Since the MAC address is unique, it can be used as a filtering mechanism to keep devices on or off your wireless network. Most 802.11 wireless networks will allow or deny access to specific MAC addresses. In my case, I entered the MAC addresses for the devices that I would allow to connect to my network.
I enabled MAC filtering and entered the three MAC addresses to connect to my network on my router. Each of these MAC addresses belongs to a device that I use. If a device tries to connect with a MAC address that is not on that list, it will be blocked.
Using MAC filters in conjunction with other security settings on a wireless system is a stronger solution that will deter some from hopping onto your network.
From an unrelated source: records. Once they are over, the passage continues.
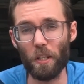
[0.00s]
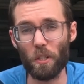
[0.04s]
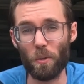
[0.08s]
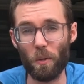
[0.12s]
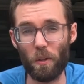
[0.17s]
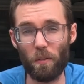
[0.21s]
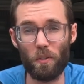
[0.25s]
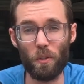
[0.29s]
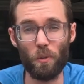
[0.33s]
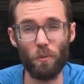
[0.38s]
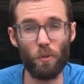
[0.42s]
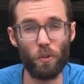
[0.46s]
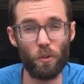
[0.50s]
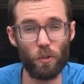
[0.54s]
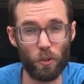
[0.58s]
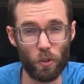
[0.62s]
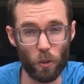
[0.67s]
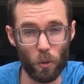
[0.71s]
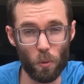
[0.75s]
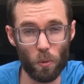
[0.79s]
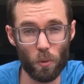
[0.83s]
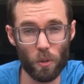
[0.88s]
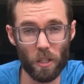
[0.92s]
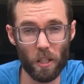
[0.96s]
So if you
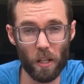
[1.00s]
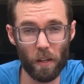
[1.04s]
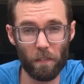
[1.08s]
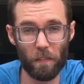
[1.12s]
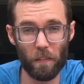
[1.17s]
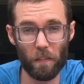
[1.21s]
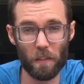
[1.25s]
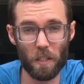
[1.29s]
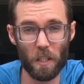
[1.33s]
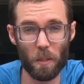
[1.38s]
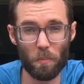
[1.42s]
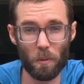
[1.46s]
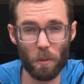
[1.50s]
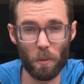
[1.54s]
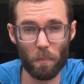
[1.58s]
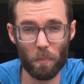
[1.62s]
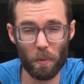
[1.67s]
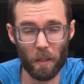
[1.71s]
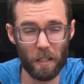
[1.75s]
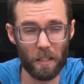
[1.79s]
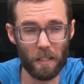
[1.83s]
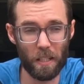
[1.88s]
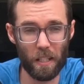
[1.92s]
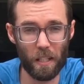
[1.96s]
do suffer some
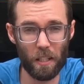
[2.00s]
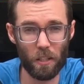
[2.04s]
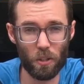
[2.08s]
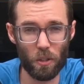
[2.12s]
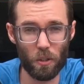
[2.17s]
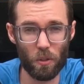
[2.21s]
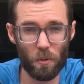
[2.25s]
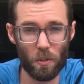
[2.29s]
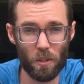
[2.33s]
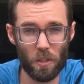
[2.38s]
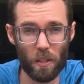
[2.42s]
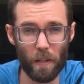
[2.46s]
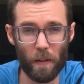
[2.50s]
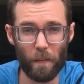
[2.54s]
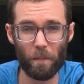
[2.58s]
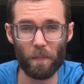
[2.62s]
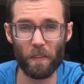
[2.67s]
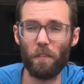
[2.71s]
stability issues,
One disclaimer about MAC filtering is that it isn’t foolproof, so it shouldn’t be used as the only security measure. The reason is MAC addresses can be cloned. Sometimes people need to clone MAC addresses because of ISP configuration issues. The same mechanism that allows you to change a MAC address for your device also works for a hacker.
Another gotcha about these addresses is some operating systems allow you to randomize your MAC address. This is the case with some Android versions. As a result, you’ll have to continually update your allowlist for these phones or turn off the feature.
As with most security intrusions, the harder it is for someone to break in, the less apt they are to keep trying. Adding an extra security layer increases the time and equipment needed for a hacker to compromise your network. Since there are still many insecure wireless networks, it seems likely hackers will start there.